In the late 1960s Lloyd Kropp taught for two years at Otterbein College. From 1970 to 1975 He taught in the Creative Writing program at the University of North Carolina at Greensboro where he also taught American Literature, Victorian Literature, and a course of his own design in fantasy and science fiction. In 1975 he joined the English faculty at Southern Illinois University Edwardsville where he taught until he retired as a senior professor in 2002. While at SIUE he taught a wide range of courses: fiction and poetry writing, The American Novel, Shakespeare, American Literature, Victorian Literature, Classical Mythology, Literary Criticism, Literary Editing, Egyptian Hieroglyphs, summer seminars in Creativity and Composition for high school teachers, and courses in music and writing for psychotic adolescents at the Alton Mental Health Clinic.

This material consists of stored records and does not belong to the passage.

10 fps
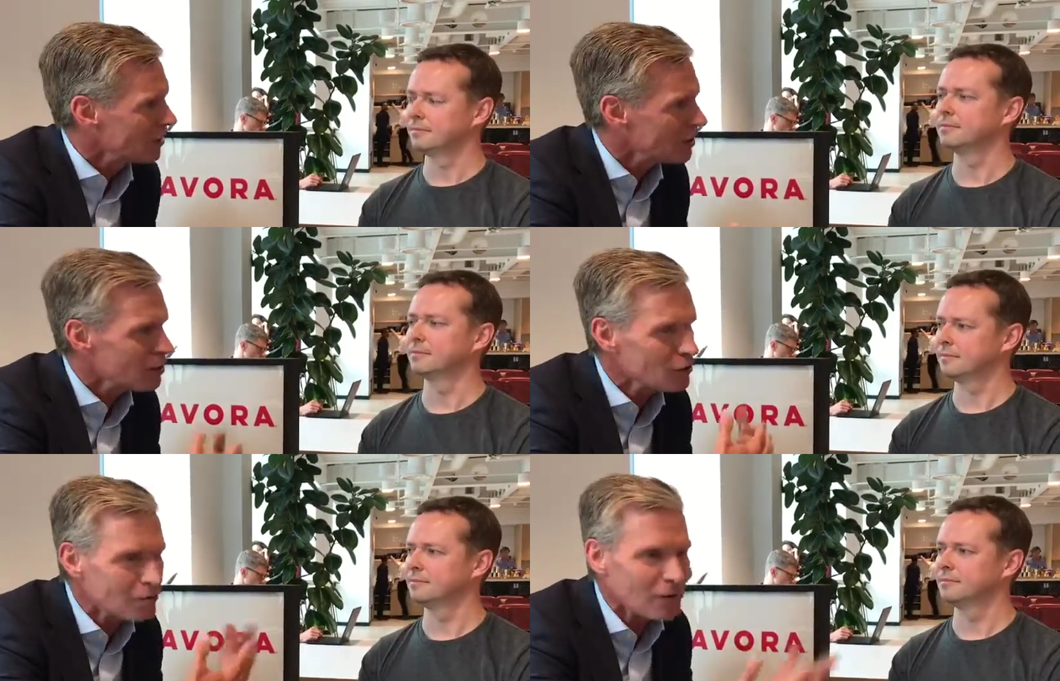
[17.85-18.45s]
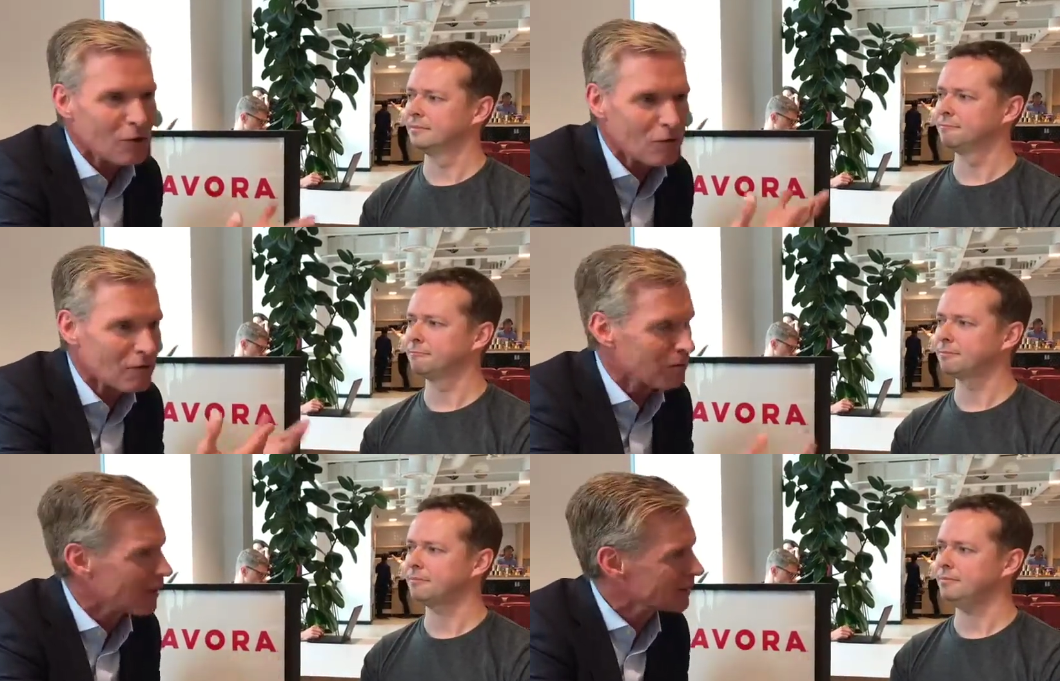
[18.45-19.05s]
Speaker 1: You know, a very
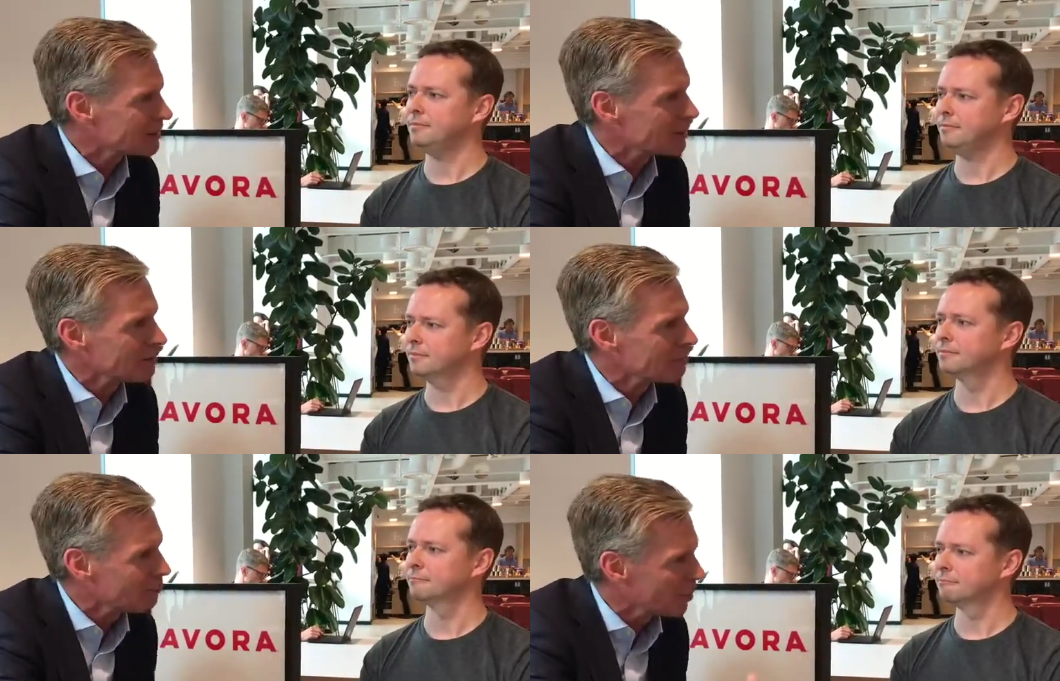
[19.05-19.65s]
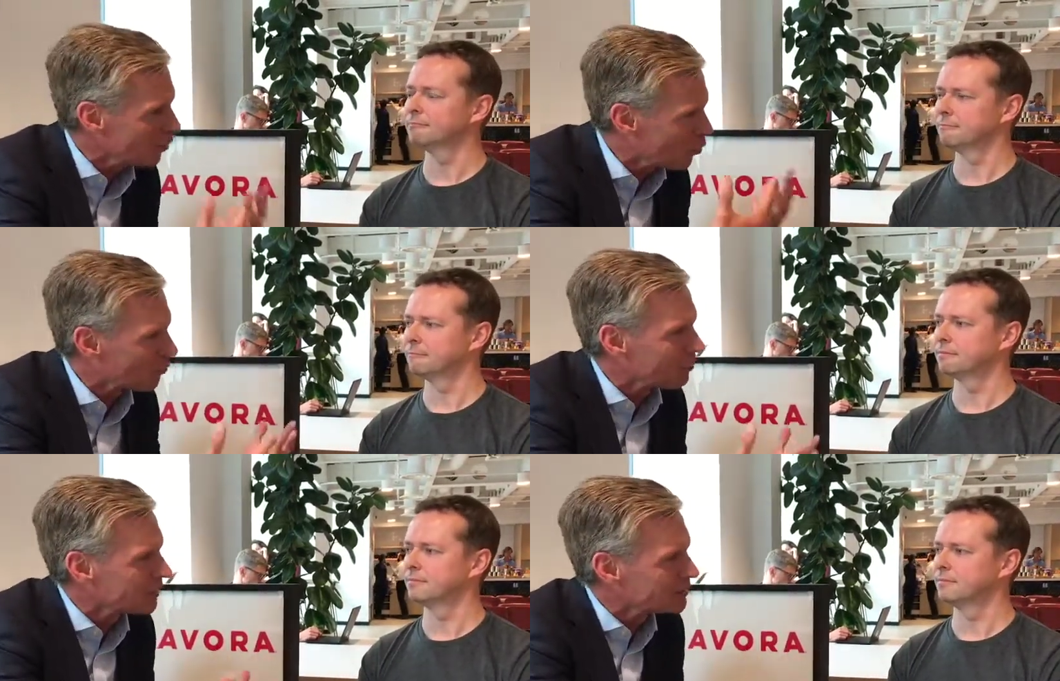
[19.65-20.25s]
reflective but
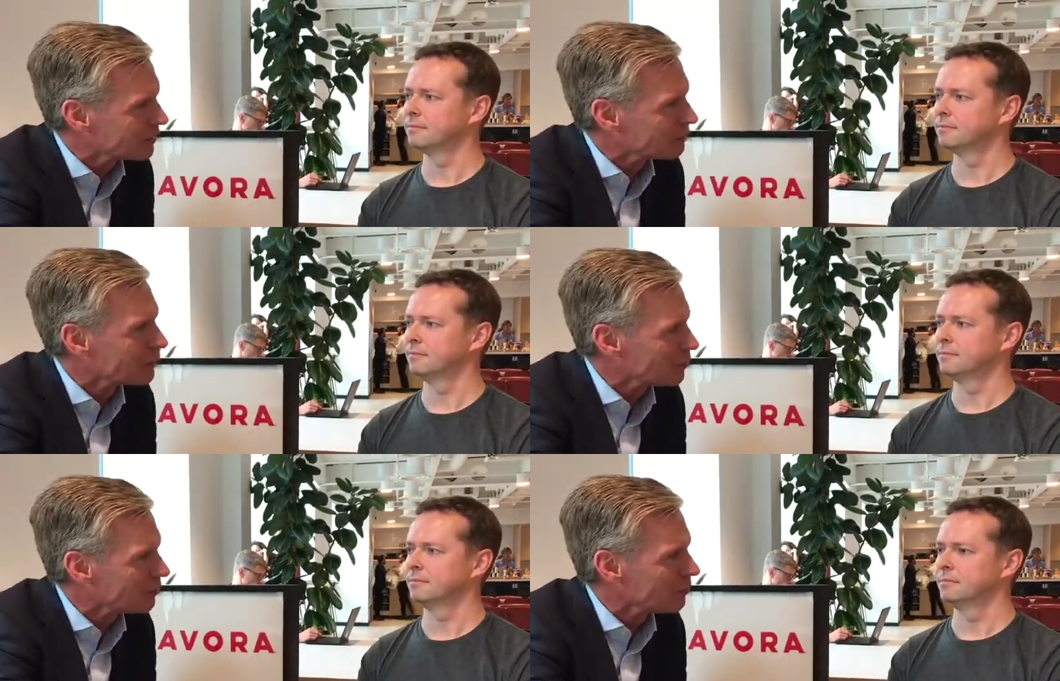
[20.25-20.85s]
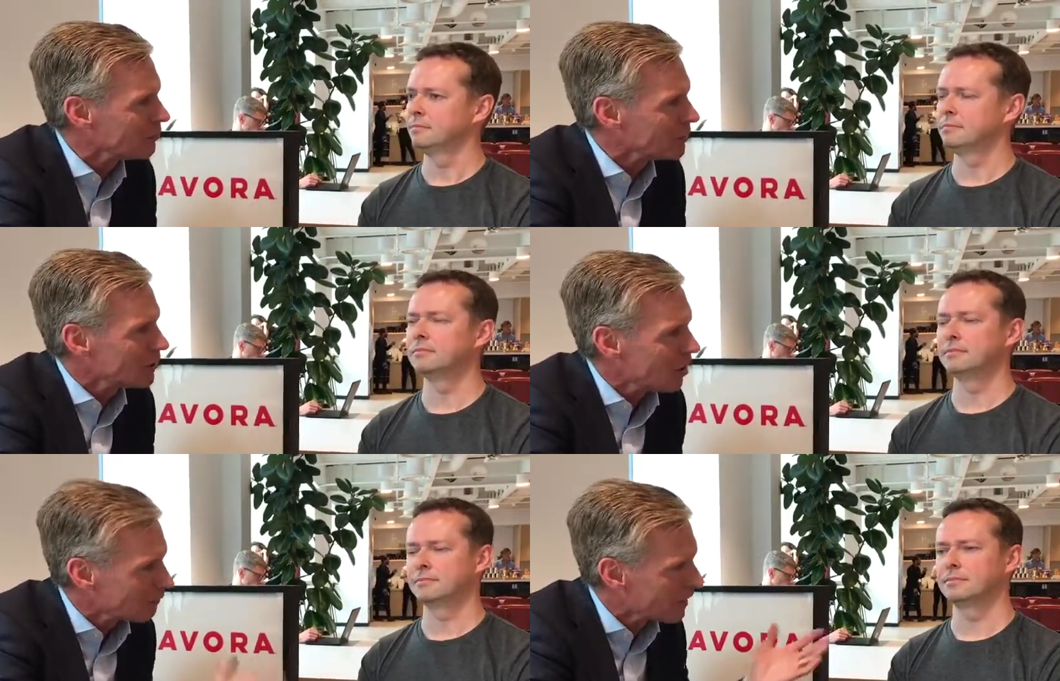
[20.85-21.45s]
authentic view
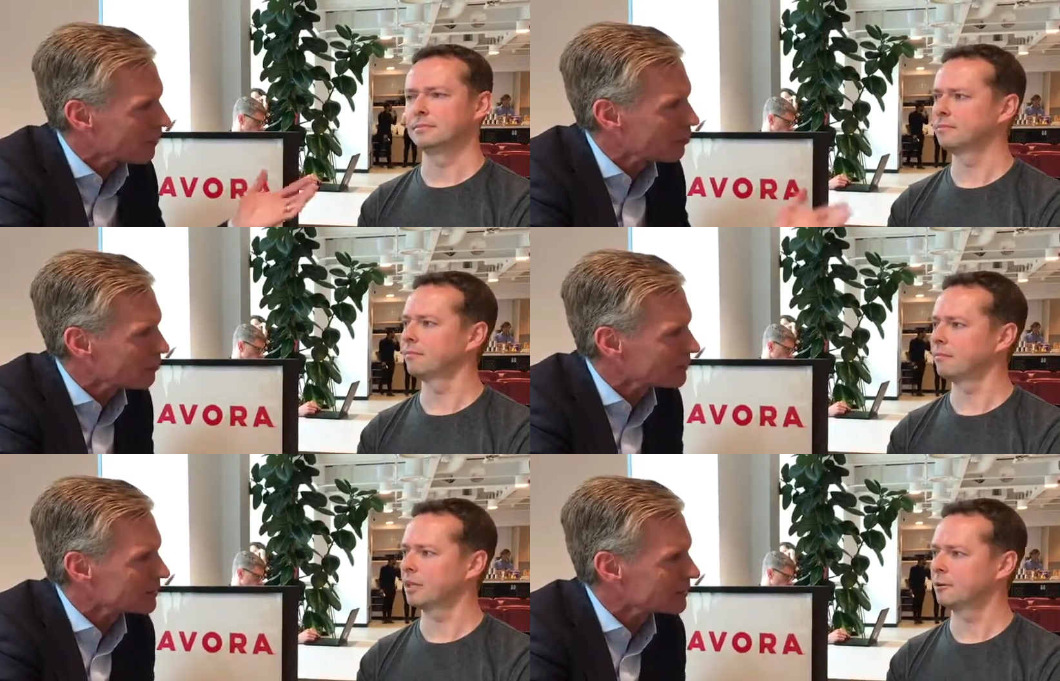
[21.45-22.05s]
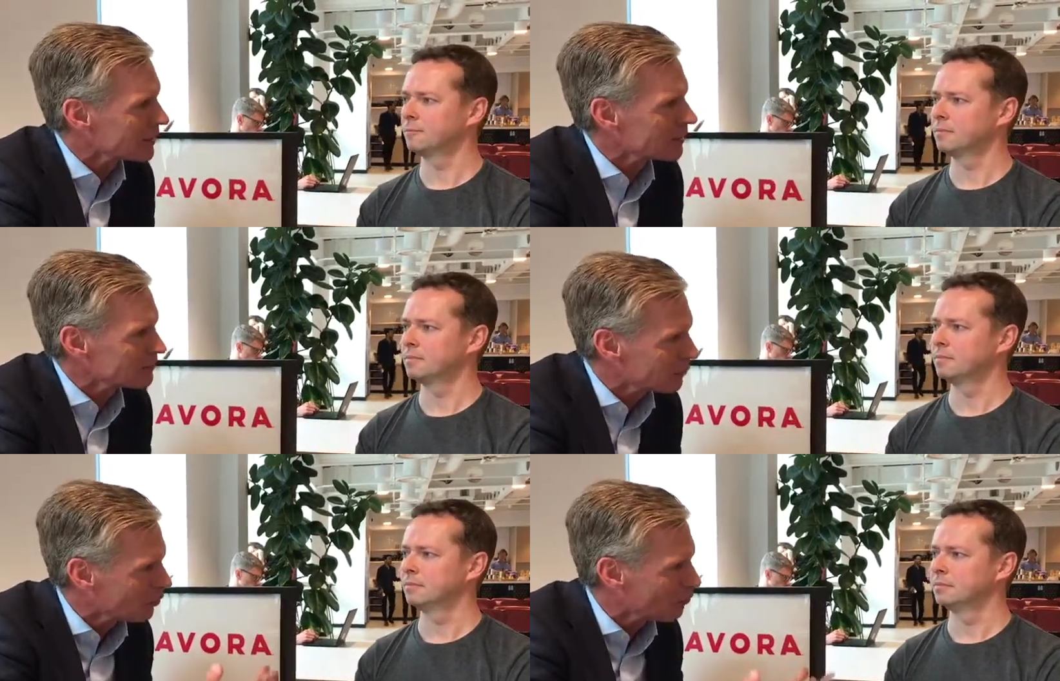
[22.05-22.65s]
of how you've been successful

His formal academic specialty was in Literary Theory. During his years teaching at SIUE he won a Distinguished Performance Award from the School of Humanities and was twice nominated for the Distinguished Teaching Award.

==Other projects==

Kropp was also an accomplished musician and composer. In addition to his concert work, he composed the background score for Lawrence Lee's The American as Faust, which was performed in concert in Pittsburgh and also broadcast on Public Television.

==Later life==

In 2007 Kropp lectured around the country, including at the Archon (convention) in Collinsville, Illinois where he gave a presentation on "Ancient Egypt: an Alien Mind." At the Society for the Study of Egyptian Antiquities at the University of Toronto, Kropp lectured on "How Does a Story Mean?: Narrative Structure in an Ancient Egyptian Tale."

His fourth novel, Greencastle, is currently in development with a major motion picture company. He has written two additional novels, The Book of Thoth and Lady of the Lake, both of which are currently in submission. His latest project is The Devil at Simon Episcopus, the story of a brutal murder at a conservative Christian college somewhere in the Midwest.

Kropp was still composing music and working as a cafe pianist at Nerudas in Edwardsville, Illinois.

He was married to Dr. Carolyn Kropp, a former dancer and teacher at the English Department at SIUE. They have two children.

At the age of 86, Kropp died on July 27, 2023, in Edwardsville, Illinois, after a long battle with Alzheimer's disease.

==Bibliography==

- The Drift (1969)
- Who Is Mary Stark (1974)
- One Hundred Times to China (1979)
- Greencastle (1987)

==Quotes==

"Writing is a lonely profession. Teaching gives my life a kind of resonance. It's nice to reaffirm the idea that you're part of something, that you contribute to other people's understanding of things directly. There's a sense of being part of a community, and I think a lot of writers don't have that."

"...he wondered now if the reason that he could not find his consciousness was that not all of it was inside of him. Perhaps consciousness was not a thing, but a meeting place. It was like Pangborn's bookstore. You wandered through the Forest of Symbols. You reached out to the books, and the books reached out to you, and the meeting place was a magic space somewhere in between."